§ **What is needed**
Nothing in the listing may be skipped; transcribe all of it as written.

§ **Dataset extract**

---*---

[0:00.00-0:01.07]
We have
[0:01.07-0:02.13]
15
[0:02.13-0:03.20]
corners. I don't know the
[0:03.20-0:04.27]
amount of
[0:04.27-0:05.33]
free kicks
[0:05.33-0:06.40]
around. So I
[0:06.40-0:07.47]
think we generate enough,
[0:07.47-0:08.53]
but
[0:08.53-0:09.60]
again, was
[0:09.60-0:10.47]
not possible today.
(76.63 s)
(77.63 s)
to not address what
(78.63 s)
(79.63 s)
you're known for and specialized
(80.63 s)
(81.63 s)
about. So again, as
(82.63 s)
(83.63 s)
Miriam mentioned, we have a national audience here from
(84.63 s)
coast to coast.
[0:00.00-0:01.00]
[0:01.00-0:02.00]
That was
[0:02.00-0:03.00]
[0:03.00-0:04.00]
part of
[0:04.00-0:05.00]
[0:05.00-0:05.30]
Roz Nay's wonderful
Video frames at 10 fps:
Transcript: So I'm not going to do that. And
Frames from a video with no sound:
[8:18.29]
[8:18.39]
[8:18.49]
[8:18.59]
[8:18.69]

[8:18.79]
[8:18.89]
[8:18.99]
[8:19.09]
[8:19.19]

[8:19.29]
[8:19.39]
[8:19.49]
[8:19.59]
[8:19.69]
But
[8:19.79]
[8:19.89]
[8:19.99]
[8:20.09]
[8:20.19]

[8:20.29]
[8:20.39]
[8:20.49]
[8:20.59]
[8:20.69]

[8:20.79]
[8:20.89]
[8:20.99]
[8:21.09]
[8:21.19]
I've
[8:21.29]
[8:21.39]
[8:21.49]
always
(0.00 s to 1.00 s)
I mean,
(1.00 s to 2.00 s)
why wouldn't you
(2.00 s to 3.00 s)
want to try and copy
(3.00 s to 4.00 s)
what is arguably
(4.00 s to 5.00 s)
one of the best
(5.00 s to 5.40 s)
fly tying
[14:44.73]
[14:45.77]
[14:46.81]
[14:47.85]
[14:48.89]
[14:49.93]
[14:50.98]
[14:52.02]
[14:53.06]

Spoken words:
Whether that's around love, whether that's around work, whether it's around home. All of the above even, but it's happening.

---*---

§ **Response below**
[0:00.00-0:01.07]
We have
[0:01.07-0:02.13]
15
[0:02.13-0:03.20]
corners. I don't know the
[0:03.20-0:04.27]
amount of
[0:04.27-0:05.33]
free kicks
[0:05.33-0:06.40]
around. So I
[0:06.40-0:07.47]
think we generate enough,
[0:07.47-0:08.53]
but
[0:08.53-0:09.60]
again, was
[0:09.60-0:10.47]
not possible today.
(76.63 s)
(77.63 s)
to not address what
(78.63 s)
(79.63 s)
you're known for and specialized
(80.63 s)
(81.63 s)
about. So again, as
(82.63 s)
(83.63 s)
Miriam mentioned, we have a national audience here from
(84.63 s)
coast to coast.
[0:00.00-0:01.00]
[0:01.00-0:02.00]
That was
[0:02.00-0:03.00]
[0:03.00-0:04.00]
part of
[0:04.00-0:05.00]
[0:05.00-0:05.30]
Roz Nay's wonderful
Video frames at 10 fps:
Transcript: So I'm not going to do that. And
Frames from a video with no sound:
[8:18.29]
[8:18.39]
[8:18.49]
[8:18.59]
[8:18.69]

[8:18.79]
[8:18.89]
[8:18.99]
[8:19.09]
[8:19.19]

[8:19.29]
[8:19.39]
[8:19.49]
[8:19.59]
[8:19.69]
But
[8:19.79]
[8:19.89]
[8:19.99]
[8:20.09]
[8:20.19]

[8:20.29]
[8:20.39]
[8:20.49]
[8:20.59]
[8:20.69]

[8:20.79]
[8:20.89]
[8:20.99]
[8:21.09]
[8:21.19]
I've
[8:21.29]
[8:21.39]
[8:21.49]
always
(0.00 s to 1.00 s)
I mean,
(1.00 s to 2.00 s)
why wouldn't you
(2.00 s to 3.00 s)
want to try and copy
(3.00 s to 4.00 s)
what is arguably
(4.00 s to 5.00 s)
one of the best
(5.00 s to 5.40 s)
fly tying
[14:44.73]
[14:45.77]
[14:46.81]
[14:47.85]
[14:48.89]
[14:49.93]
[14:50.98]
[14:52.02]
[14:53.06]

Spoken words:
Whether that's around love, whether that's around work, whether it's around home. All of the above even, but it's happening.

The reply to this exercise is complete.